Nouveaux procédés de spectroscopie Raman pour l’analyse d’agents biologiques – NEOSPRAM

Disposer d’une capacité de détection rapide, en quasi temps réel, des particules micrométriques contenues dans un échantillon est essentiel dans de nombreux domaines. Une telle capacité peut intéresser les forces armées pour leur permettre de détecter rapidement la présence éventuelle d’agents pathogènes dispersés dans l’air par un agresseur sur un théâtre d’opération. Les méthodes de biologie moléculaire sont trop lentes pour fournir une alerte dans ce délai tandis que les détecteurs capables de répondre en quelques secondes actuellement disponibles sur étagère présentent des niveaux de performance en termes de sélectivité/sensibilité qui doivent encore être améliorés.
Les travaux rapportés dans la littérature depuis quelques années suggèrent qu’il pourrait être possible d’extraire des signatures suffisamment robustes à partir des spectres de bactéries, virus et moisissures obtenus par microspectroscopie Raman. Une voie prometteuse consiste donc à intégrer une détection par spectroscopie Raman au sein d’un cytomètre en flux liquide. Pour que ce dernier ait des performances de sensibilité suffisantes au regard du besoin opérationnel, il doit pouvoir analyser un flux de l’ordre de quelques milliers de particules par seconde. Sa sélectivité dépendra, quant à elle, de la richesse des spectres Raman acquis à cette fréquence. Cependant, les temps d’acquisition actuellement nécessaires pour obtenir des spectres de bonne qualité, sont incompatibles avec le débit recherché de la cytométrie en flux.
Le but du projet NEOSPRAM est de développer de nouveaux procédés de spectroscopie Raman non-linéaire, compatibles avec les exigences de la cytométrie en flux à haut débit, permettant simultanément d’acquérir des spectres Raman d’agents biologiques avec une fréquence typique de l’ordre de quelques milliers de spectres par seconde, un rapport signal sur bruit, une résolution spectrale et une richesse compatible avec leur classification au niveau de l’espèce.
Nous chercherons d’abord à diminuer, par une approche physique originale, le bruit de fond non résonant qui constitue un obstacle important à l’intégration de la spectroscopie par diffusion Raman anti-Stokes cohérente multiplexe (M-CARS) dans un cytomètre à haut débit.

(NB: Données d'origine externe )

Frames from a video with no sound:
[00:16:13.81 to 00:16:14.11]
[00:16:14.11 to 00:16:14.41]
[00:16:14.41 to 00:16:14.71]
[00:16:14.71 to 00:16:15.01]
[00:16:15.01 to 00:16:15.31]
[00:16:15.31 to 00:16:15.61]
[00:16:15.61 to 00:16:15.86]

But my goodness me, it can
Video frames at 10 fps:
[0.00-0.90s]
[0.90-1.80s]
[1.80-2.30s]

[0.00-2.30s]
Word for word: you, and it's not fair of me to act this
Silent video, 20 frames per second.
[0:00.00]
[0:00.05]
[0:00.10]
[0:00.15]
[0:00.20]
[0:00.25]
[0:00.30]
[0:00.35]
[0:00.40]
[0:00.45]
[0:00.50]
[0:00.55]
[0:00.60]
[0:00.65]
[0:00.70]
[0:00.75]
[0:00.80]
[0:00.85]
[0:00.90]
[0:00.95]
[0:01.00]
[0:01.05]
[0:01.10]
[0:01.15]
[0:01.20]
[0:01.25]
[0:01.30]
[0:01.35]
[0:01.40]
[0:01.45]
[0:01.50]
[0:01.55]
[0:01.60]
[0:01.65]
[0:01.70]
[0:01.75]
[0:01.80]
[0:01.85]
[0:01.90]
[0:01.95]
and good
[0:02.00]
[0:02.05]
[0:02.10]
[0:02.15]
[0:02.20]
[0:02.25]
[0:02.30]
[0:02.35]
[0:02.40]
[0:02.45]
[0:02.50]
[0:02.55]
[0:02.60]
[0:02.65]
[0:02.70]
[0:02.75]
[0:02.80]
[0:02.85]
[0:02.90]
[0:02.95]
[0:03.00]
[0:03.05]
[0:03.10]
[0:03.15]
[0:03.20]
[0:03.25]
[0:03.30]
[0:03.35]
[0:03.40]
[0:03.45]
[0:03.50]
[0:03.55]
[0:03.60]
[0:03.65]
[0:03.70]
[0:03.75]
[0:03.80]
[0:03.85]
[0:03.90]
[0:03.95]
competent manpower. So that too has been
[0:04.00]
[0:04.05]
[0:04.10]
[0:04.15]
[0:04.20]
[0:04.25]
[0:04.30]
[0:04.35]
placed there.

Nous étudierons en parallèle un nouveau procédé de spectroscopie par diffusion Raman stimulée multiplexe (M-SRS) combinant une onde de pompe monochromatique et une onde Stokes engendrée par une source laser supercontinuum.
Afin d’enrichir le spectre des agents biologiques modèles étudiés dans ce projet, nous développerons ensuite une spectroscopie Raman non-linéaire multimodale et augmentée, de façon à étendre le spectre Raman dans plusieurs dimensions.
Ces procédés seront mis en œuvre par un instrument robuste et peu onéreux intégrant une source laser compacte, tous deux construits dans le cadre de ce projet.
Dans une dernière partie, nous évaluerons l’intérêt de ces nouveaux procédés en les appliquant au problème de la classification au niveau de l’espèce des agents biologiques modèles utilisés dans ce projet. En utilisant des méthodes d’analyse multivariée, nous comparerons les performances obtenues avec celles de l’état de l’art. Nous en déduirons pour conclure certaines exigences techniques clés que devrait satisfaire un détecteur d’alerte biologique utilisant la cytométrie en flux activée par spectroscopie Raman.